[Data to process — start]

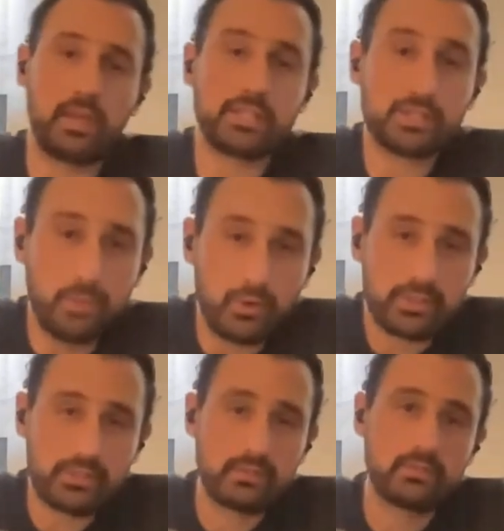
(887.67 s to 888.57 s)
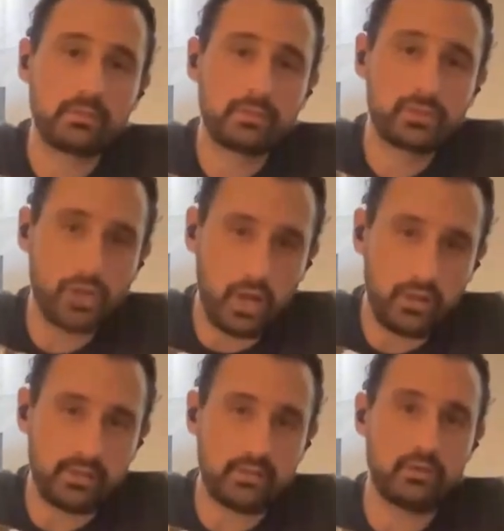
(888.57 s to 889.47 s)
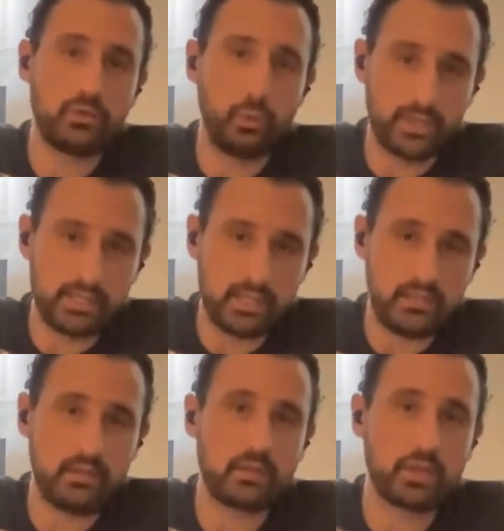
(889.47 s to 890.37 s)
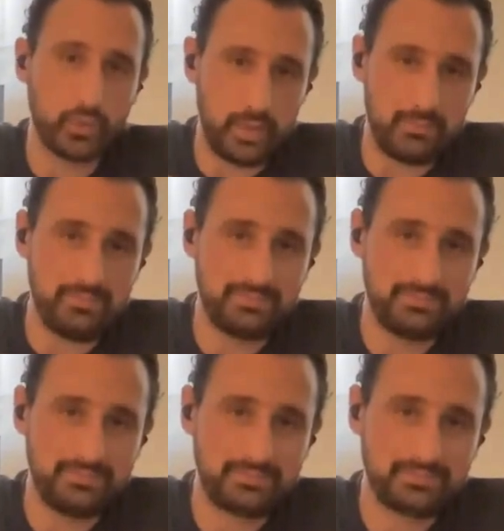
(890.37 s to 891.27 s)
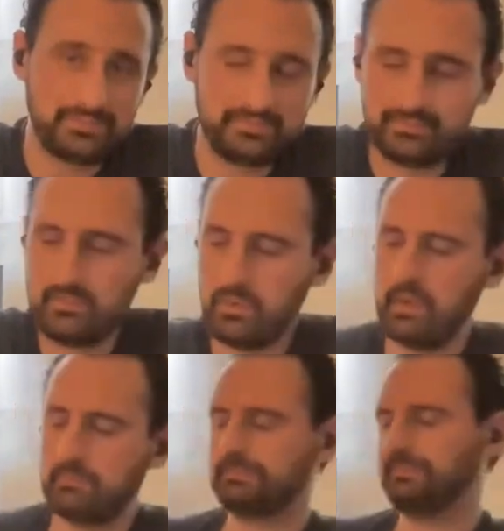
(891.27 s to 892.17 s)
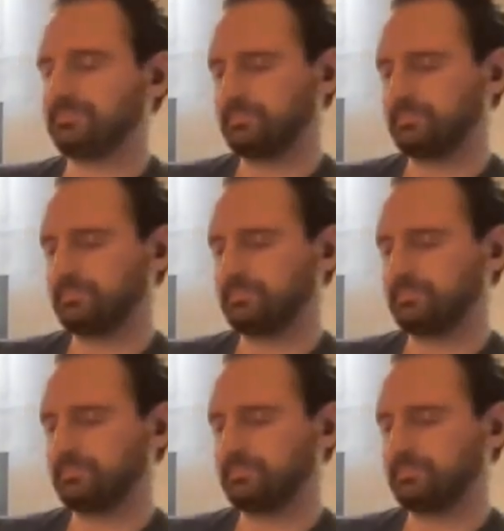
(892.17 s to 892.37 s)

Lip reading: a smoked chocolate whiskey cream, right?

[Data to process — finish]

**What you have to do**
Could you copy the listing exactly, leaving out any pictures?

**Result of the exercise**
(887.67 s to 888.57 s)
(888.57 s to 889.47 s)
(889.47 s to 890.37 s)
(890.37 s to 891.27 s)
(891.27 s to 892.17 s)
(892.17 s to 892.37 s)

Lip reading: a smoked chocolate whiskey cream, right?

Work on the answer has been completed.